Previously, investigators had raised alarms that knowing just a few phenotypes, like eye color, and associated genotypes could be used to match genomic data uploaded into the public domain or even de-identified medical genomic data to publicly available photographs, such as those on social media, which could then be used to identify the person from whom the genomic data originated.
But researchers from Washington University in St. Louis and Vanderbilt University have now reported in Science Advances that the identification process may be more difficult under real-world conditions in which pictures aren't as high-resolution as those used in studies and in which phenotypes might be masked by people who dye their hair different colors. To test the risk of reidentification, the researchers developed a dataset of SNPs from OpenSNP that they tied to user images available online and two synthetic datasets and found the risk to be low.

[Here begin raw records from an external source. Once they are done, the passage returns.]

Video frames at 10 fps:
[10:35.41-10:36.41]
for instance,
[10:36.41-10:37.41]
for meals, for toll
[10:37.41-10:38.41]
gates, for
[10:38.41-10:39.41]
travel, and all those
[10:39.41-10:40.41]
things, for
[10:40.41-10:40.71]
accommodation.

"Our findings suggest that the concerns about privacy risks to shared genomic data stemming from the attacks matching genomes to publicly published face photographs are low and relatively easy to manage to allay even the diverse privacy concerns of individuals," senior author Yevgeniy Vorobeychik from WUSTL and colleagues wrote in their paper.
The researchers generated a dataset of 126 individuals who had genomic data in the public OpenSNP database that they could tie to publicly posted photographs, such as a user picture from OpenSNP or a photo on other sites where they had the same username, a set they dubbed the Real dataset. At the same time, they generated two synthetic datasets using a subset of the CelebA face image dataset and OpenSNP.

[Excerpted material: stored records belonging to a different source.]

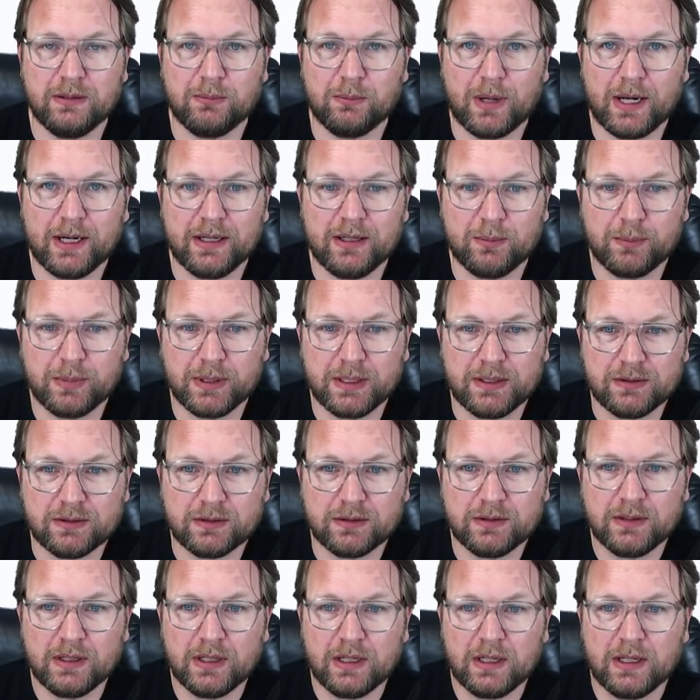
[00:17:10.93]
in my
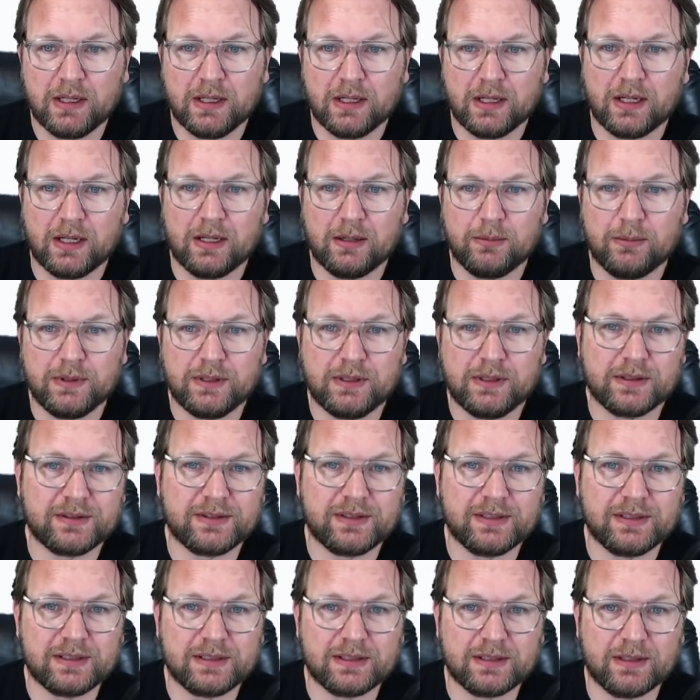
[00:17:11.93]
opinion,
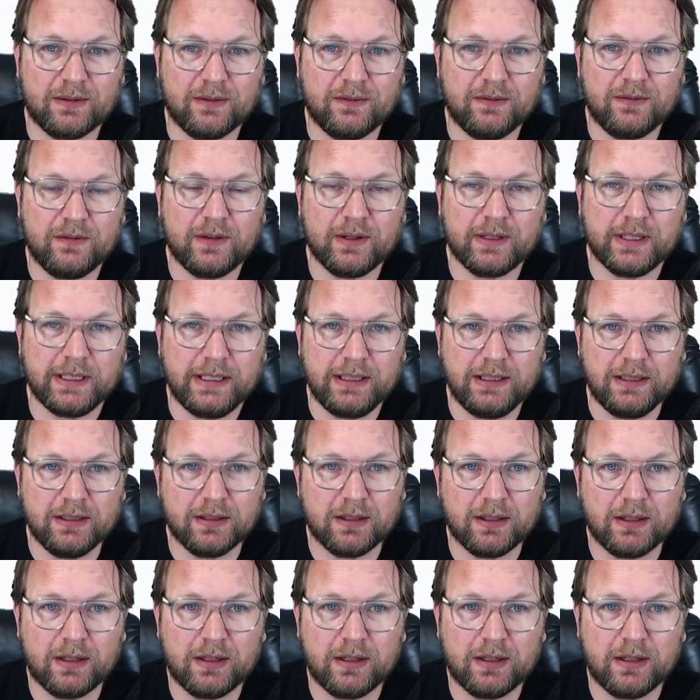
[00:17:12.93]
because it's very,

They then used deep neural network models to gauge visible phenotypes from the photographs, which they then applied to predict the relationship between those phenotypes and SNPs to match the images to genotypes.
Within the real dataset, they found that the risk of reidentification was low, though it varied based on factors like population size. In particular, they found that the difficulty in obtaining eye color from images was a stumbling block to reidentification accuracy.
Analysis of the synthetic datasets, likewise, found eye color to be the most difficult to get right, as well as the most crucial trait for matching genotype to image.
They added, though, that if malicious attackers do have access to particularly high-quality data, the reidentification risk can reach 60 percent for small populations. Generally, though, they found that the risk of identification for populations of more than 100 individuals was negligible.
Still, the researchers also suggested a means of thwarting attackers by introducing small, nearly imperceptible perturbations into images. This, they reported, could further limit the success of reidentification efforts.
"We show that, even using imperceptible noise, we can often successfully reduce privacy risk, even if we specifically train deep neural networks to be robust to such noise," the researchers wrote. "Furthermore, adding noise that is mildly perceptible further reduces the success rate of reidentification to be no better than random guessing."
The researchers cautioned, though, that their analysis is based on currently available technology and that the wider availability of high-definition 3D photography or improved artificial intelligence could increase reidentification risks.